Note that we use a GAM model to approximate the variance-covariance matrix, thus saving time. Because it is an approximation, the results may be slightly different from directly specifying diff.values when applying inter.linear or inter.kernel. We also limit the elements passed in diff.values within the range of the moderator to avoid extrapolation bias.
inter.test(s5.kernel,diff.values=c(-2, 0, 1))
## $B
## Diff Std.Err. z-score p-value CI_lower(95%) CI_upper(95%)
## 0 vs -2 4.471 0.279 16.034 0.000 3.925 5.018
## 1 vs 0 1.850 0.239 7.741 0.000 1.382 2.318
## 1 vs -2 6.321 0.262 24.118 0.000 5.807 6.835
##
## $C
## Diff Std.Err. z-score p-value CI_lower(95%) CI_upper(95%)

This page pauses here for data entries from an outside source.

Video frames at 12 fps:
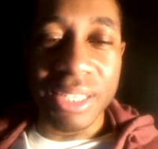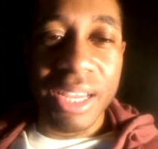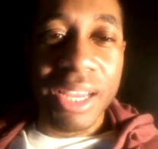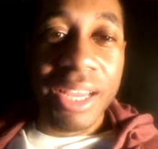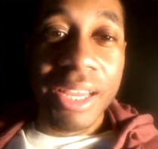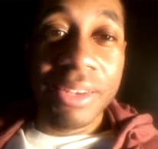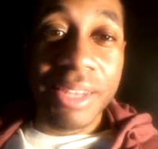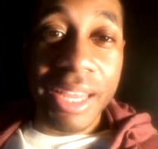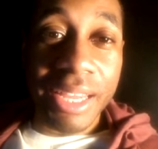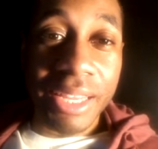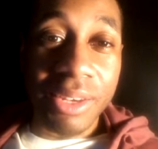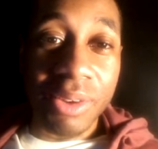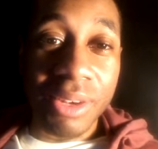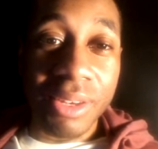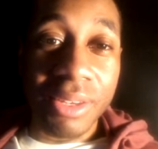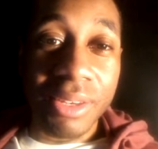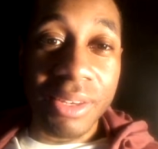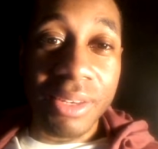Then
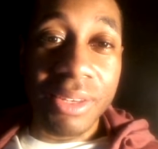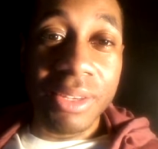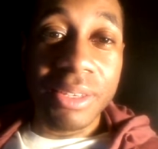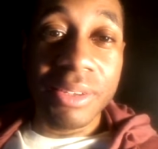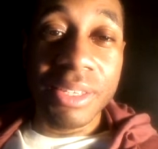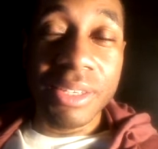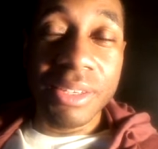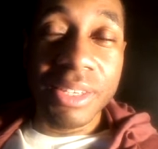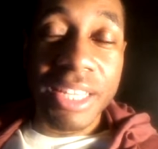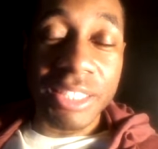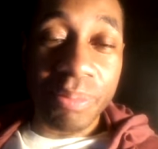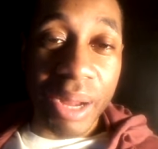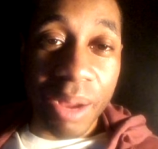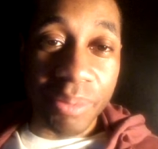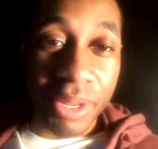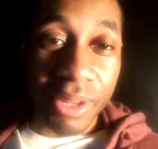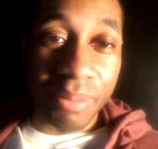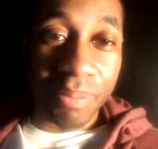this popped up,
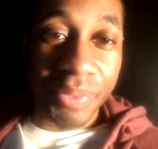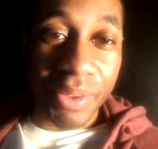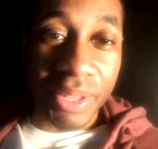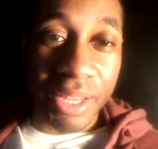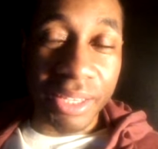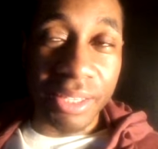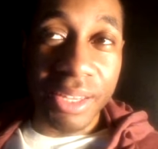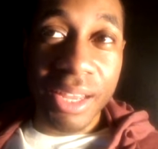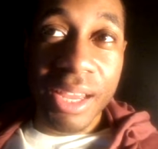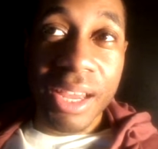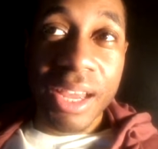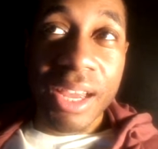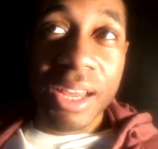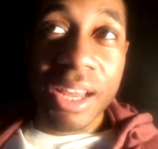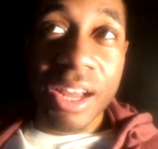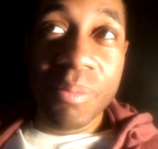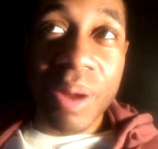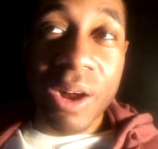okay,
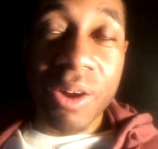about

## 0 vs -2 4.091 0.265 15.461 0.000 3.573 4.610
## 1 vs 0 -1.056 0.234 -4.518 0.000 -1.514 -0.598
## 1 vs -2 3.035 0.260 11.694 0.000 2.527 3.544
We can also compare treatment effects at different percentiles of the moderator by setting percentile = TRUE:
inter.test(s5.kernel,diff.values=c(0.1, 0.9), percentile=TRUE)
## $B
## Diff Std.Err. z-score p-value CI_lower(95%) CI_upper(95%)
## 90% vs 10% 9.729 0.286 33.969 0.000 9.168 10.291
##
## $C
## Diff Std.Err. z-score p-value CI_lower(95%) CI_upper(95%)
## 90% vs 10% 0.240 0.288 0.833 0.405 -0.324 0.804
Starting from v.1.1.0, we incorporate the interaction terms between the moderator X and all covariates Z in our models to reduce biases induced by their correlations (Blackwell and Olson 2019). Though not recommended, users can turn off this option by setting full.moderate = FALSE. In 22 published papers that we look into, we find the differences between the original model and the fully moderated model to be small.
Reference: Matthew Blackwell and Michael Olson (2019). “Reducing Model Misspecification and Bias in the Estimation of Interactions.” Mimeo, Harvard University.